First of all, you must realize you're not meant to drive in downtown Madison. It's a basic fact of life here, like the ungodly cold winters and the packs of drunken high school students who roam the streets on tournament weekends. Learn the bus system (it's quite good), walk, use your bike, but don't drive if you can help it. Obey this simply caveat and your life here will be immeasurably simpler. You will be spared a great deal of aggravation, frustration, and the occasional urge to do violence to slow-moving trains.
Just the other evening I realized again how true this was. It was a draggy Friday night, about a quarter to ten, when we decided to hop into our aging AMC Hornet, cruise down to the University Square Theater, purchase tickets and popcorn, then glide into our seats just as the curtain on Animal House went up at ten. Sure, and the Tooth Fairy lives in Madison, too. Foolishly, we had forgotten the obvious: Friday night in downtown Madison means at least three traffic bottlenecks and a diamond hunt for a parking place. Fatally delayed, we limped back home to watch Metereologist Marv give the weather.
They Do It On Purpose-that's the rudimentary truism you have to understand about traffic control in Madison. As a matter of policy, the city does everything in its power to discourage driving. I like to think of it as a thinly veiled conspiracy that reaches from the highest corridors of power in the City-County Building down to the orneriest meter maid on the street. They're all in this together.
Hizzoner takes time away from his stamp collection at least once a day to dispatch a crack crew of city workers to block off a key intersection at the height of rush hour. The city engineering department routinely hires contractors to tear up blocks of street at random and reroute traffic. And when these unindicted co-conspirators are at their evilest, they reverse the traffic flow around the Square.
Your best bet is not to drive at all. You'll be contributing to the betterment of the city, as well as improving the prospects for those of us who attempt an occasional foray through the isthmus. But I you insist, poor fool, here are a few pointers from someone who's been there.
State Street: The hippy-dippy anarchistic spirit of Madison comes to full flower here. All rules break down to a syndicalist's dream. Cars, bicyclists, pedestrians and assorted crazy people all converge in one glossolalian traffic jam.

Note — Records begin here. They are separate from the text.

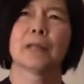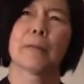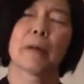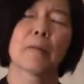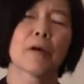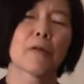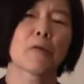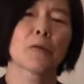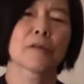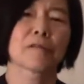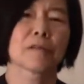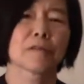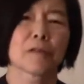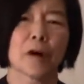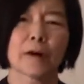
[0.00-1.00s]
Now, my mother
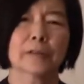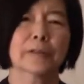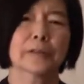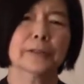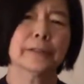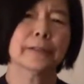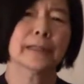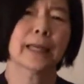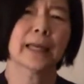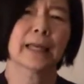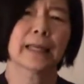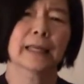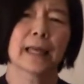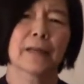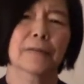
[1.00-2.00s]
was a doctor,
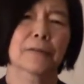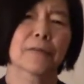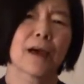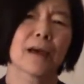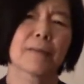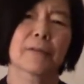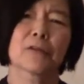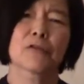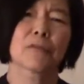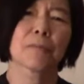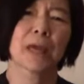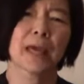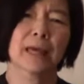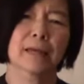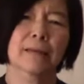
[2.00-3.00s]
and at the time in
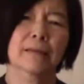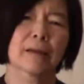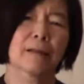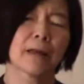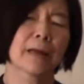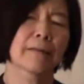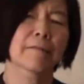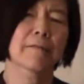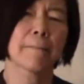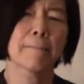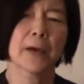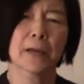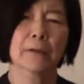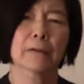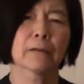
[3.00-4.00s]
Japan, a lot of the
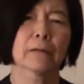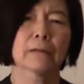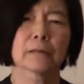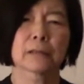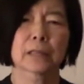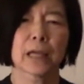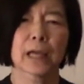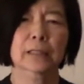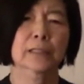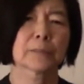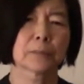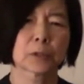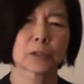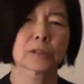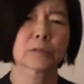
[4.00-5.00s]
medical
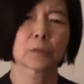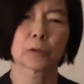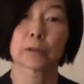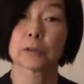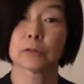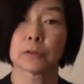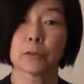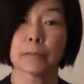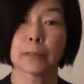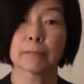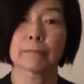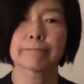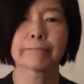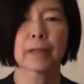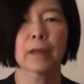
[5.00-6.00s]
textbooks were in German.
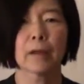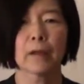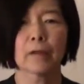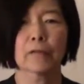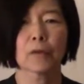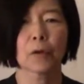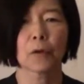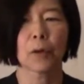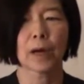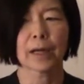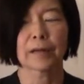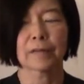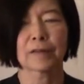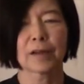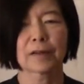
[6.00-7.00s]
So
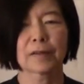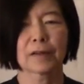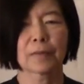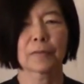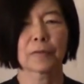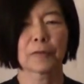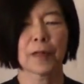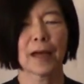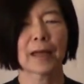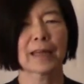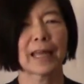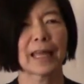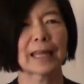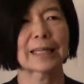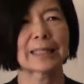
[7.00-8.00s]
I signed up for that,
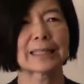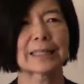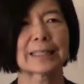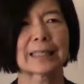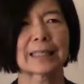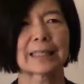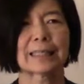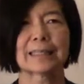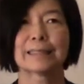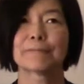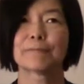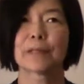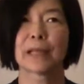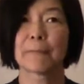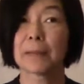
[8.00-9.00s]
and
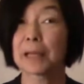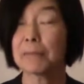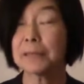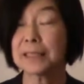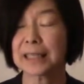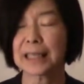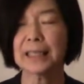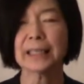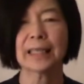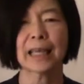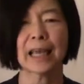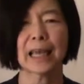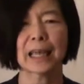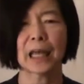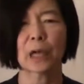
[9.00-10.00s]
they made a mistake,
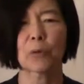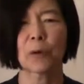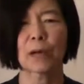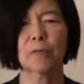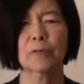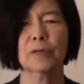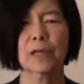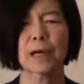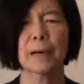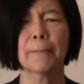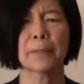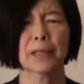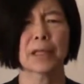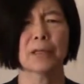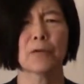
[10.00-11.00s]
and I wound
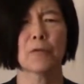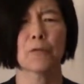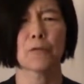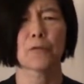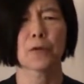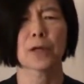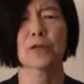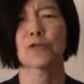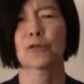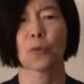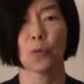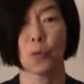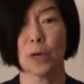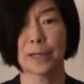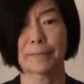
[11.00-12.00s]
up in French
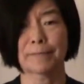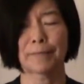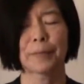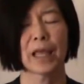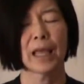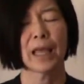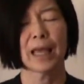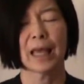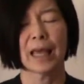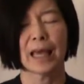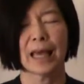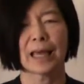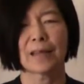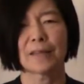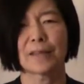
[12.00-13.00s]
1.
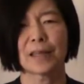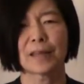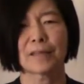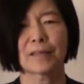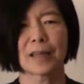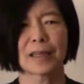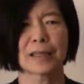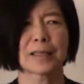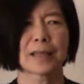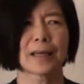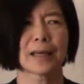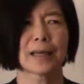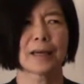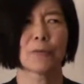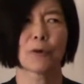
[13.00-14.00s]
And they said,
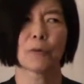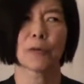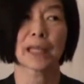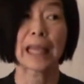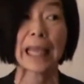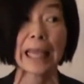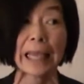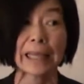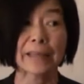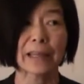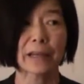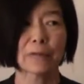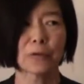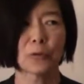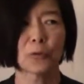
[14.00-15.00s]
well, we can't
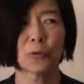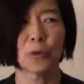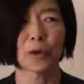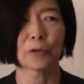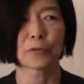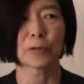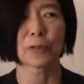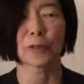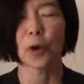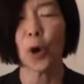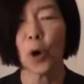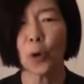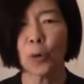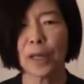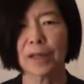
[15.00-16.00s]
have you wandering the
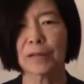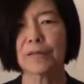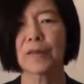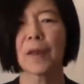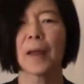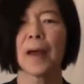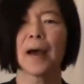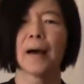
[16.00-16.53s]
hallways,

Keep loose, don't speed. If you should happen to clip an unlucky bicyclist or jaywalker, an angry crowd will more than likely pull you from your car and set the offending vehicle on fire. The proper strategy is Slow But Aggressive.
Trying to cross State Street from Gilman: Slowly edge out until you've blocked traffic from both directions, then cross.
Williamson Street: Only a fool parks his or her car on Willy Street after 10 p.m. That's when the drunken drivers begin roaring down the street, caroming off parked cars like they're cushions on a pool table. I've got a friend who's been hit twice like this and still hasn't figured it out.
Football Saturdays: Never, never drive on a major thoroughfare between the hours of 11 a.m. and 1 p.m. and from 4 to 5:30 p.m. when the Badgers are playing at Camp Randall. The most unbelievable traffic jams form. Lines of bumper-to-bumper cars stretch from here to the Interstate. If you carry a pistol in your glove compartment, go for it now.
Parking: Forget it.
The Beltline: If you're a student here and spend four years nestled in the downtown-university cocoon, the beltline is going to be as foreign to you as the Yukon. It's a stretch of highway that girdles the city to the south and west and serves as a "feeder" to Madison's major traffic arteries. Stay off it at rush hours as a matter of course. Occasionally, one hears distressing reports about overturned trucks and California-style chain reaction fender-benders. Also, you might wind up in Sauk City.
Shortcuts Around the Capitol: There are none. For two years I've tried to figure out the fastest route from Jenifer to State Street-by way of John Nolen, Wilson or Doty Streets? I still don't know. All I can say is that it depends on the time, and on what routes the city workers have decided to barricade that day.
Out-of-Towners: If you can help it, don't drive behind a car with out-of-state license plates. The drivers never know where they're going and have an alarming tendency to turn the wrong way on Gorham Street.
The Square: Stay off it. More than one trustworthy person has told me there is no legal way for anything but a bus to turn off the Square. You just keep going in circles. Just the other day an elderly farm couple from Boscobel had to be hospitalized for exhaustion after they spent two hours circling in vain for an exit. Their truck finally ran out of gas and a policeman on a bicycle found them babbling incoherently. Doctors said it was a rare form of psychosis brought on by contradictory road signs.